The country must confront new challenges with new solutions and drivers of the change Ugandans want to see. We can not afford rely on old ideas and rhetoric that have proved worthless in the previous 2 decades. It is impossible and experience has showed this dilemma. We have to own up the dilemma and take responsibility over where we want our political parties and country to be. We cannot keep resisting good change, good proposals, and cries of Ugandans dying from preventable diseases, poverty, and starvation, simply because they painfully remind political parties and leaders about how miserably they failed. At the end of the day, it is the people of Uganda, who always suffer because of corruption, election violence, poverty, inequalities, and marginalisation. We need to reform our political parties, return them to members and reflect wishes of citizens, whose membership and vote justifies their existence. We need to identify mistakes and consistently replace actors responsible. Above all, we may have to reconsider the 10 point programme and implement it without deviation. It is still a solid programme, which does not require alterations and challenging to implement. It was well intentioned and purposed, born out of consensus between patriotic Ugandans. The historical challenges since independence were taken care of by the same document -the 10 point programme. Indeed, reconsidering implementation of same document is direct remedy of current socioeconomic and political issues the country is facing. It will reduce tensions within political parties and among Ugandans. We do not have to look any further than his document. The agenda that came after it have proved worthless to Ugandans.

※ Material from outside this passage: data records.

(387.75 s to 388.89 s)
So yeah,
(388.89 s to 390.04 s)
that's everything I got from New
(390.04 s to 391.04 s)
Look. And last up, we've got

Also, it is important that we look beyond ourselves when discussing matters of national concern. The cries of the ordinary citizens are what should concern us most. The greatest mistake today is the use personal interests to influence national policies instead of participatory democracy and civic roles and actions put together. If we continue taking a parallel line with the people, the citizens of this beautiful country, we risk throwing it into the undesirable past, where leadership and grievances are met by violence and deaths. Surely, this is not what we need to see happen, well-knowing what they mean to us as leaders and the people we claim to lead.

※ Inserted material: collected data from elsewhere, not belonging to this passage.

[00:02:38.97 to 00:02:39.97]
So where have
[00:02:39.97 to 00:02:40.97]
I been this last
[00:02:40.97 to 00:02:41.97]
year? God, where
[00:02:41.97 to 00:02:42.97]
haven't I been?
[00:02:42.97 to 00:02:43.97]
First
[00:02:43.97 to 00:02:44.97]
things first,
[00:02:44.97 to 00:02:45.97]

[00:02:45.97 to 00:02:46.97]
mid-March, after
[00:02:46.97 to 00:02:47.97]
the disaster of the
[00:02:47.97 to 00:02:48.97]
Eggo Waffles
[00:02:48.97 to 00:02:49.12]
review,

We need to address urgently the greed and violent attitudes mong ourselves. This politics of elimination is unsustainable as much as the consequences to such barbaric tendencies. After all, the life of the human terminators of life too comes to an end, either through revenge or natural death.

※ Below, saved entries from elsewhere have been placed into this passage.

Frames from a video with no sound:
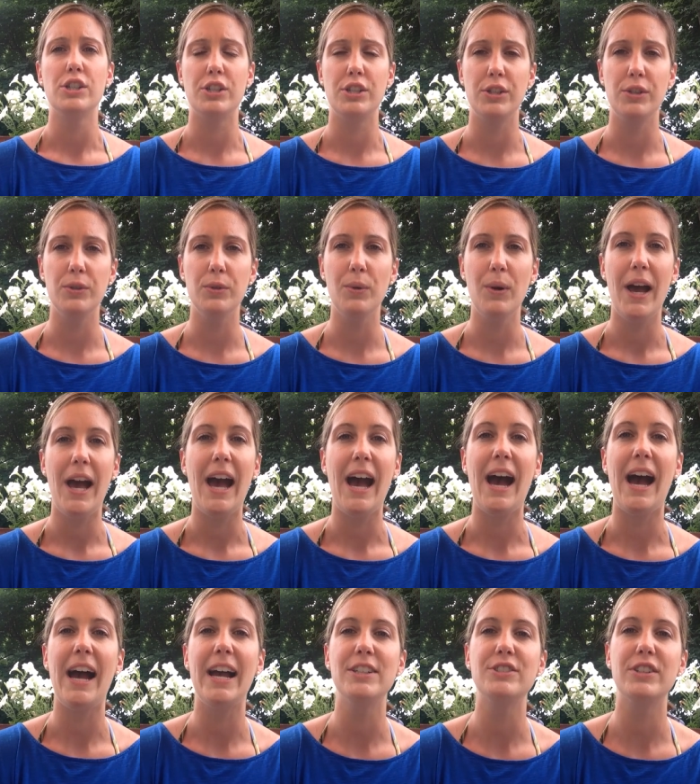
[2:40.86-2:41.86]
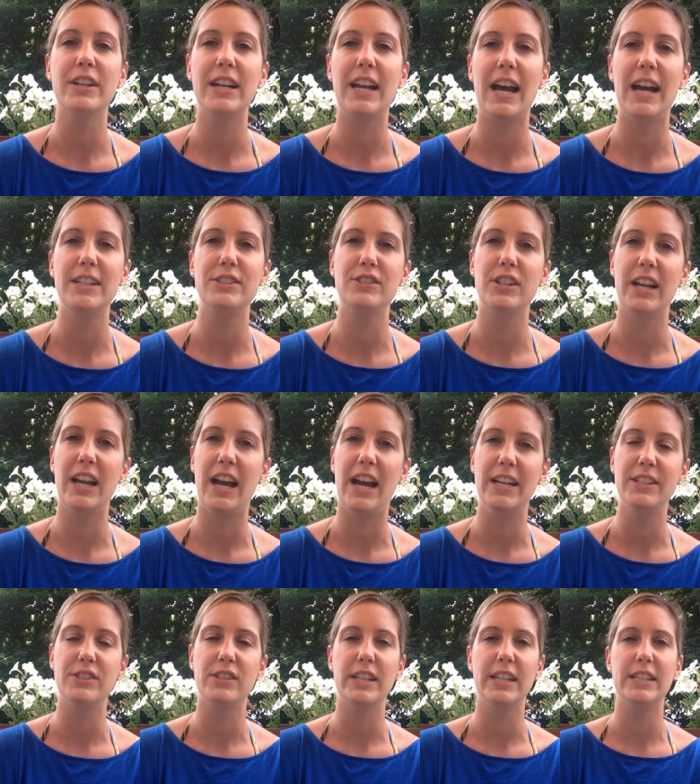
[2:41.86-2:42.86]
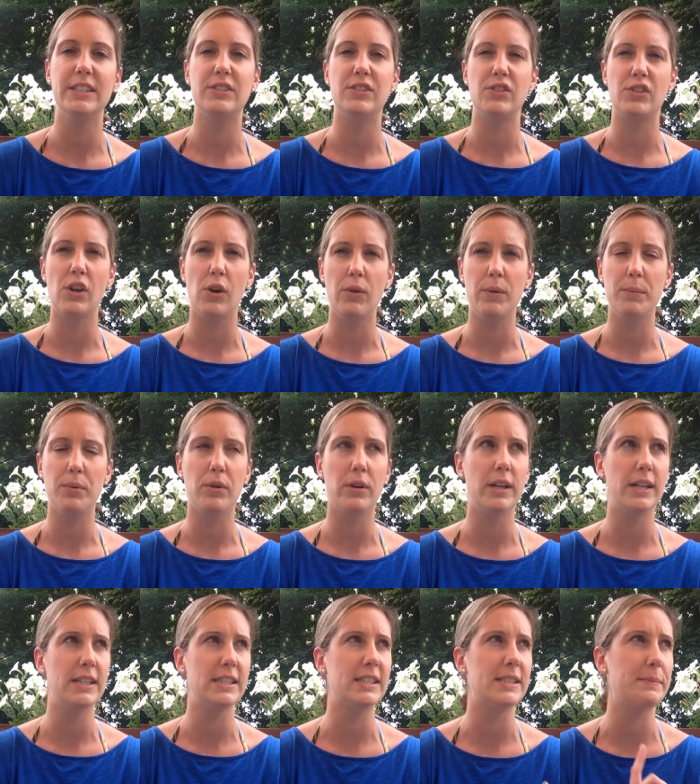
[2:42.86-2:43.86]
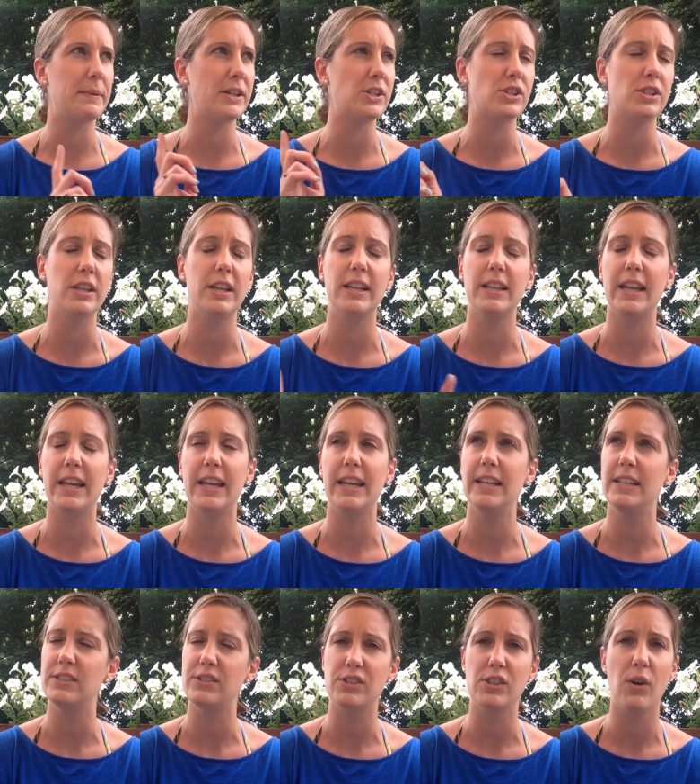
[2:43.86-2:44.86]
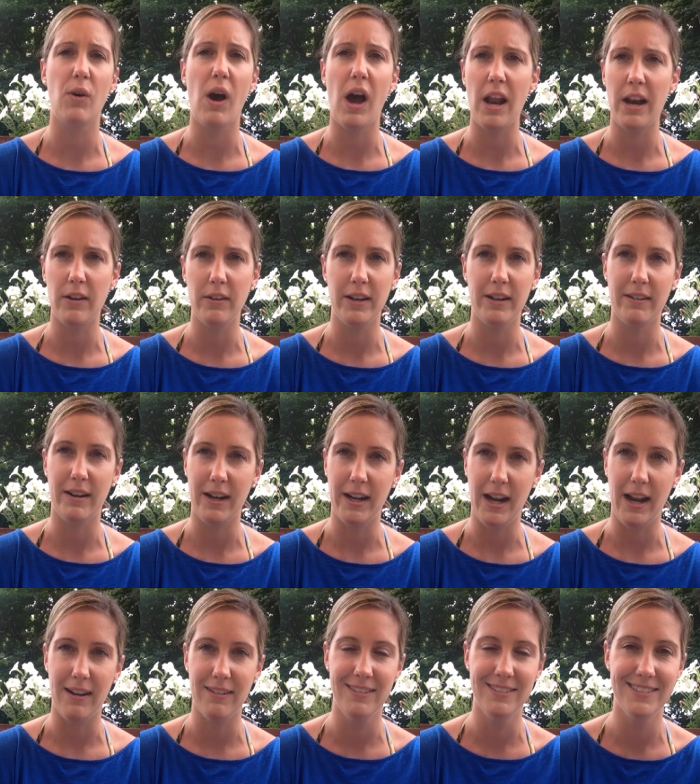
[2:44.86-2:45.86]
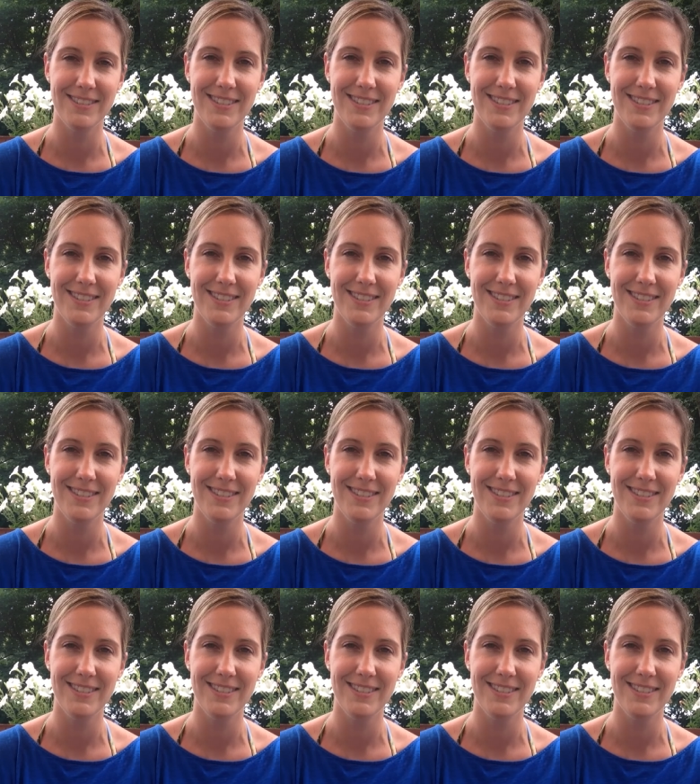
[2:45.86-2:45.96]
Two, hydrate, hydrate, hydrate. It's so important, especially like it is so hot out here right now.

Therefore, it is pertinent for leaders and political parties to open up to the inevitable change that keep knocking on our doors: changing greed and violent attitudes, restoration of the rule of law, responsive leadership, and work towards transparent elections and accountable leadership. It is the wish of all Ugandans that political parties and leaders offer the much-needed change that nearly 1 million people died in vain for, a pro-people leadership, an accountable leadership, a leadership by consensus, guided by a citizen’s constitution, and a leadership that protects rather than kill or steal from Ugandans.